Pour les quinze prochaines années, le canton de Vaud disposera probablement d’un taux cantonal d’utilisation de ses zones à bâtir proche de 105 pour cent. Cela signifie que des classements seront possibles au cas par cas, en respectant les critères définis dans le plan directeur. Au nombre de ces critères figure la prise en compte préalable par les communes du potentiel de développement à l’intérieur du milieu bâti. Le plan directeur définit aussi des densités minimales différenciées selon divers types d’espaces et de centres.

Réserves et mandats

L’approbation du Conseil fédéral comporte aussi plusieurs réserves et mandats. Le canton doit ainsi garantir en tout temps le respect de la part minimale de surface d’assolement qui lui est dévolue dans le plan sectoriel fédéral correspondant, ce qui implique une mise en œuvre résolue de la stratégie qu’il s’est fixée en la matière. Différents compléments sont en outre requis en matière de coordination entre urbanisation et transports, ainsi que de développement de l’urbanisation vers l’intérieur. Enfin, le canton de Vaud est tenu de fournir, dans le cadre de l’établissement de ses rapports sur l’aménagement du territoire, des informations relatives en particulier au développement de l’urbanisation et aux surfaces d’assolement.
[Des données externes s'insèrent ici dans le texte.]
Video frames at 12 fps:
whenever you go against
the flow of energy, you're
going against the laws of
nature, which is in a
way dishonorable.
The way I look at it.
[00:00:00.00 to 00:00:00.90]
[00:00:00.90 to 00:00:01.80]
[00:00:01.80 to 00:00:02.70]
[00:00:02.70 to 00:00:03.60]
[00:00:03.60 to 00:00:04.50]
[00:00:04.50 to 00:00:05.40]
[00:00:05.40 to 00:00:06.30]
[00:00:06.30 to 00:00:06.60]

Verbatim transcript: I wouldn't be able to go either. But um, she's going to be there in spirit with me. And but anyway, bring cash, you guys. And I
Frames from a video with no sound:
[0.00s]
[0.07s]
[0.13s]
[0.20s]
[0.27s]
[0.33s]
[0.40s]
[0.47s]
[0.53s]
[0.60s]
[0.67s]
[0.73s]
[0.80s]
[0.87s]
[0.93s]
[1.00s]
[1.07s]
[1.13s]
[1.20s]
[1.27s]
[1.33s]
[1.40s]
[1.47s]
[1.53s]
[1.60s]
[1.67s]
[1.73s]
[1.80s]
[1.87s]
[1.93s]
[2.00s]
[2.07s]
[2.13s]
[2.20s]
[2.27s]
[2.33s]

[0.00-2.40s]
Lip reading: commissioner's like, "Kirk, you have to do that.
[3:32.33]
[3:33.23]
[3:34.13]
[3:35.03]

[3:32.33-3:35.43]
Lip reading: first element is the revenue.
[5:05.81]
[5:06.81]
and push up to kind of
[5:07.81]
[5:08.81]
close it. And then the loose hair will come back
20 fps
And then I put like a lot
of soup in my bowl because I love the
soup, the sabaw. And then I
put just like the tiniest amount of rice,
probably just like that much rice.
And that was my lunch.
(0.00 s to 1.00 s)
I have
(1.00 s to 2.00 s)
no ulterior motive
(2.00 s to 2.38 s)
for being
La loi sur l’aménagement du territoire révisée

Le 3 mars 2013, le peuple suisse a approuvé la révision partielle de la LAT en votation référendaire. Le Conseil fédéral a mis les nouvelles dispositions légales en vigueur le 1er mai 2014, parallèlement à l’ordonnance sur l’aménagement du territoire révisée. À partir de cette date, les cantons ont un délai de cinq ans pour adapter leur plan directeur à la LAT révisée. Les dispositions transitoires sont applicables à un canton tant que son plan directeur remanié n’a pas été approuvé par le Conseil fédéral. En conséquence, à quelques rares exceptions près, les classements en zone à bâtir sont uniquement autorisés lorsqu’ils font l’objet d’une compensation simultanée par des surfaces de taille équivalente. Après les cantons de Genève, Bâle-Ville, Zurich, Berne, Lucerne, Schwyz, Uri, Argovie, Saint-Gall et Nidwald, le canton de Vaud est désormais le onzième à disposer d’un plan directeur conforme aux exigences de la LAT révisée.

La LAT révisée exige que les zones à bâtir soient définies de manière à répondre aux besoins prévisibles pour les quinze années suivantes. Le calcul de ces besoins se fonde sur les « Directives techniques sur les zones à bâtir » établies conjointement par la Confédération et les cantons. Pour évaluer l’évolution de la population, chaque canton recourt à des estimations qui lui paraissent pertinentes pour sa situation, mais qui ne doivent pas dépasser le scénario « haut » de l’Office fédéral de la statistique (OFS). Le plan directeur cantonal doit contenir les prescriptions permettant de garantir un dimensionnement correct des zones à bâtir.